If there are any fees for searching or copying these records, please inform me if the cost will exceed $5.  However, I would also like to request a waiver of all fees in that the disclosure of the requested information is in the public interest and will contribute significantly to the public’s understanding of how school children are being harmed by American Library Association and subgroups like Texas Library Association or EveryLibrary and by local school districts like Llano ISD that allows political candidates like Leila Green Little to have "The Librarians" shown in the school to use the students to boost her own chances of election--in an election against her husband, no less. (Leila Green Little lost the Little v. Llano County case.) For example, the public might like to know of corruption within the school when parents are being ridiculed and bullied by the release of information used to file TPIA requests and get responses super fast, like occurs only in cases where parents are being bullied for opposing how school librarians harm children per ALA's sixty years of effort to eviscerate parental rights: https://drive.google.com/file/d/1PZ2pDhKhRAtlNgR7gek_1kcdGFoskHpa/view?usp=sharing .  This information is not being sought for commercial purposes.

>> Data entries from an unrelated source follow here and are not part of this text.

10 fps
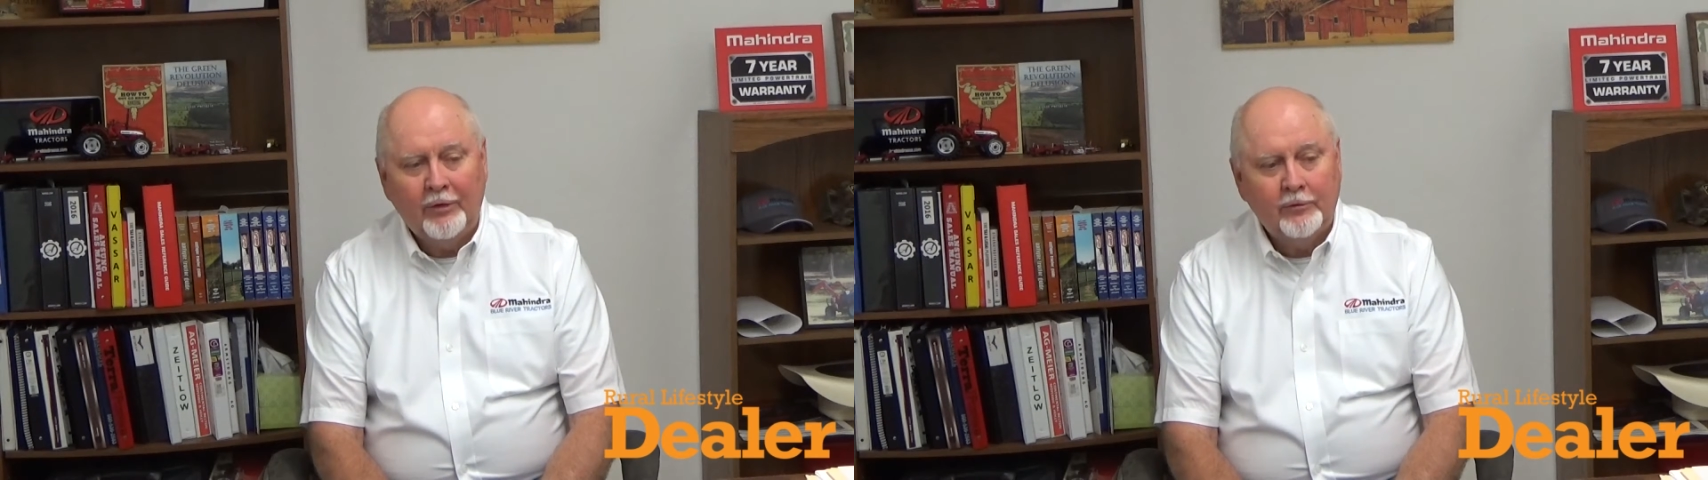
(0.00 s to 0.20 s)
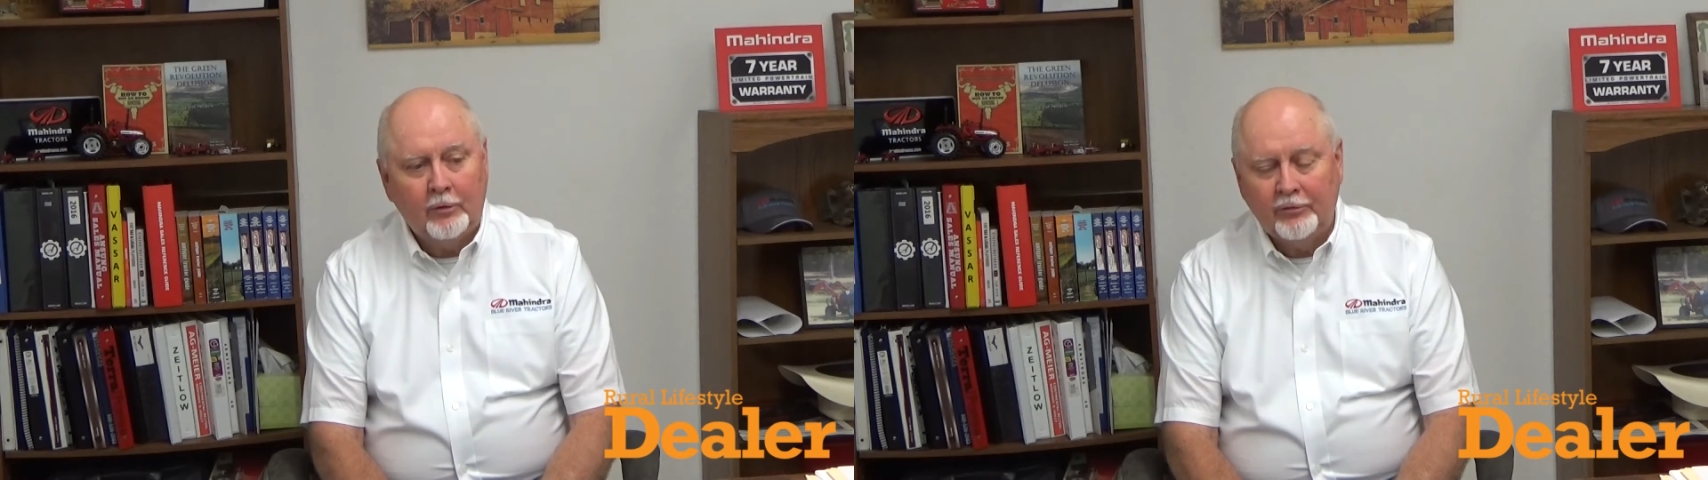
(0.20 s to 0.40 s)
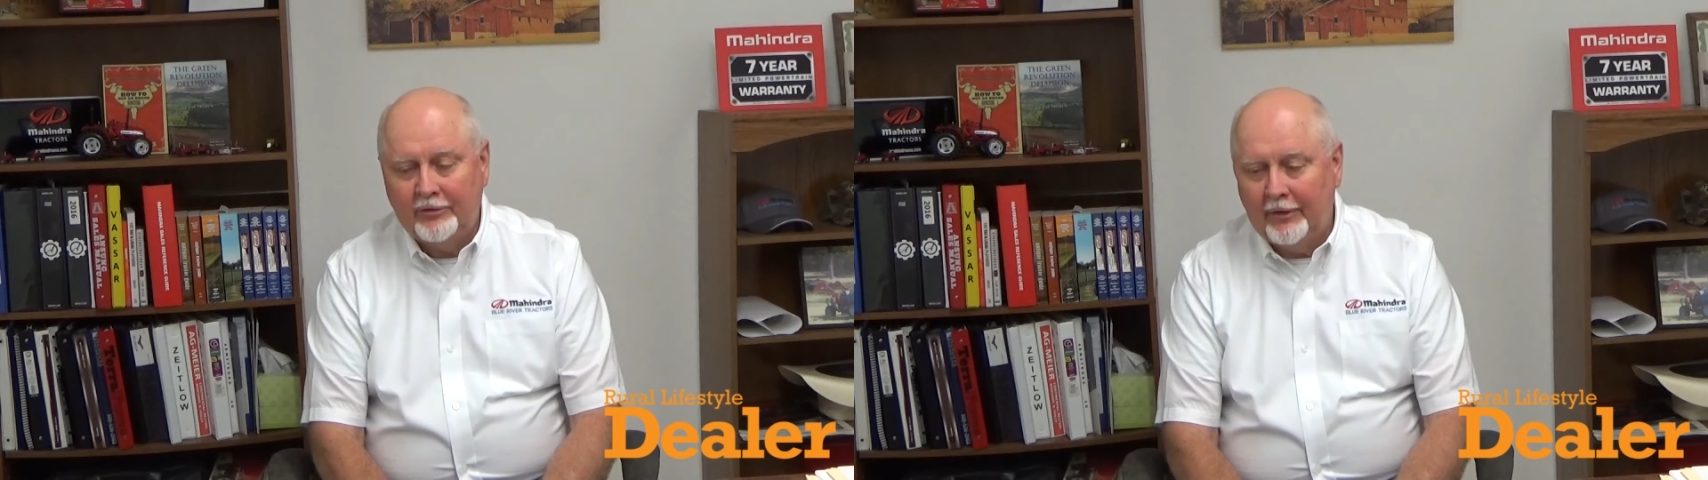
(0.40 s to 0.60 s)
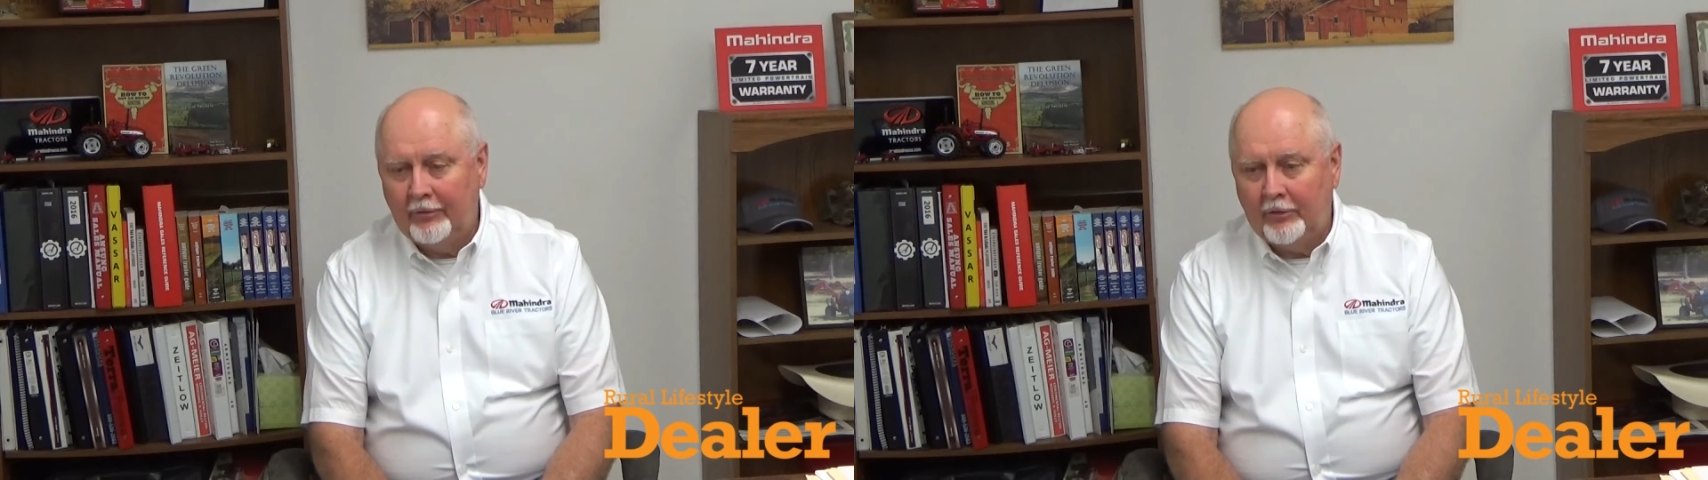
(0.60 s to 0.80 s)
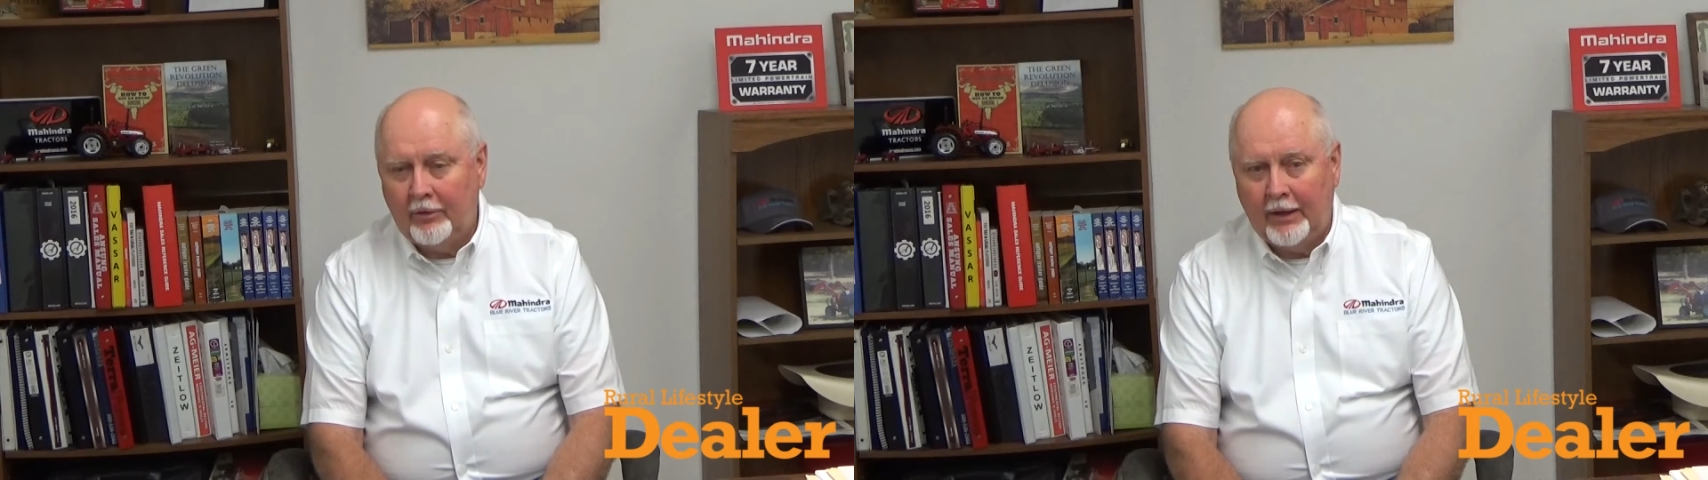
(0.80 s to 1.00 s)
we sold
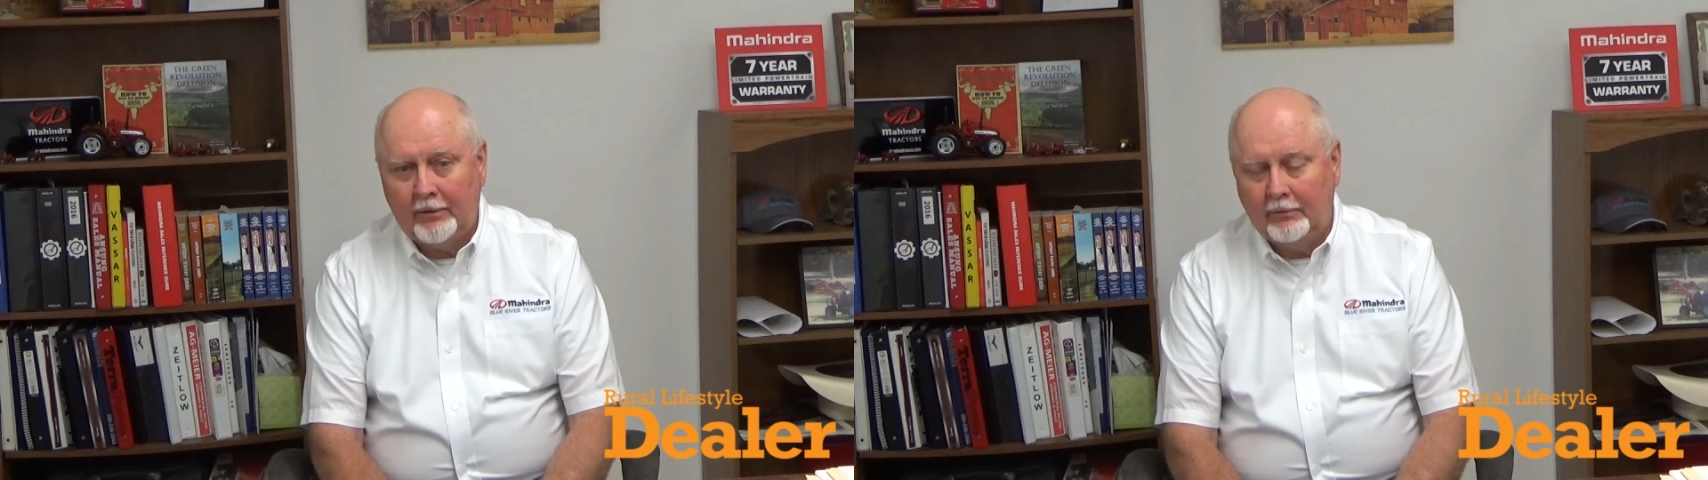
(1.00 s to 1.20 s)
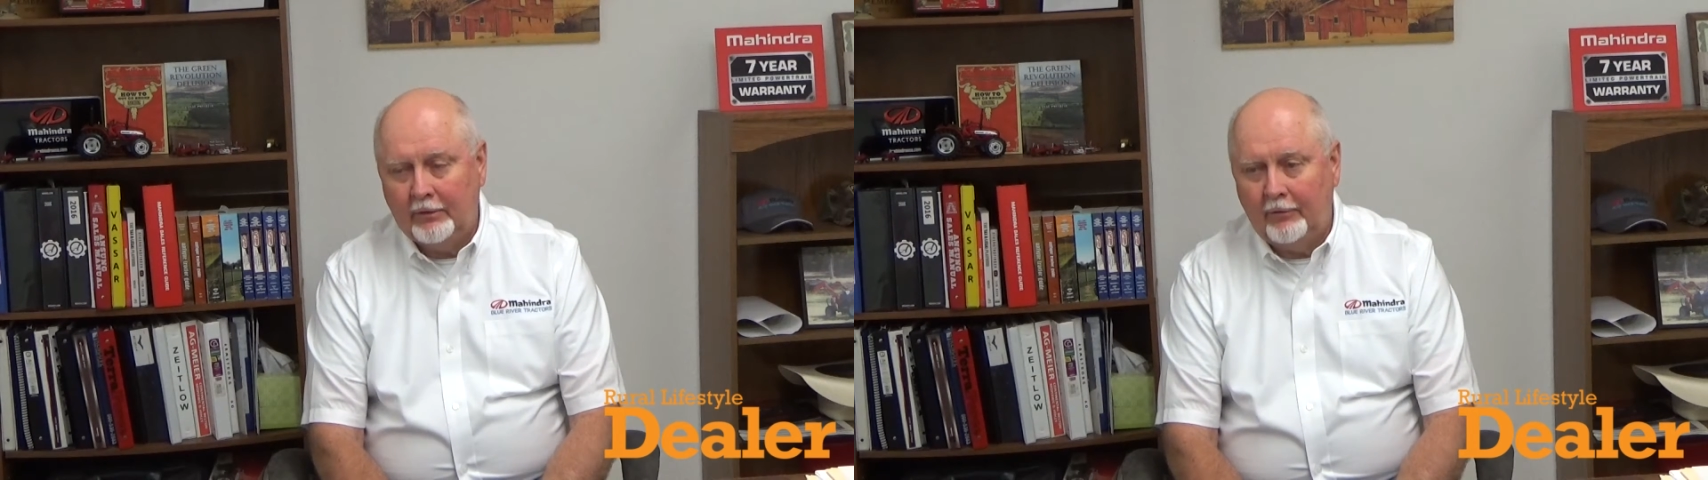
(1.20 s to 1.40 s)
seven tractors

The Texas Public Information Act requires that you “promptly produce” the requested records unless, within 10 days, you have sought an Attorney General’s Opinion.  If you expect a significant delay in responding to this request, please contact me with information about when I might expect copies or the ability to inspect the requested records.

If you deny any or all of this request, please cite each specific exemption you feel justifies the refusal to release the information and notify me of the appeal procedures available to me under the law.

Thank you for considering my request.

[NOTE: This email has been published here: "TPIA / FOIA Request 001: Llano ISD Board of Trustees" https://safelibraries.blogspot.com/2026/01/tpia-foia-request-001-llano-isd-board.html ]

Sincerely,

Dan Kleinman, Owner of SafeLibraries® brand library educational services


NOTE ADDED 19 JANUARY 2026:

On Facebook, "Llano County News Wire" has deleted my polite comment asking to see the FOIA request and the response.  I even gave fair notice that I was one of those whose emails were published.  Then I was blocked from the page completely.  

This tells me I'm over the target that some collusion has occurred.  Such collusion is likely to have violated ethics codes for Texas boards of trustees.

"Llano County News Wire" did, however, respond to my comment, and that is still online.  You can see a response to me but my comment to which the response pertains is gone.

Here is the "Llano County News Wire" response to the comment of mine that was deleted:
Dan Kleinman public information request or freedom of information request. You call it what you want, it does the same thing. It said I would like to request copies of any and all emails sent to any and all school board members and school personnel in regards to a film being shown at the high school auditorium on January 24, 2026.
So "Llano County News Wire" evaded the question completely then deleted my comment and blocked me entirely.  To me, that's smoke, and there's fire somewhere.  I'll do my best to report on that fire.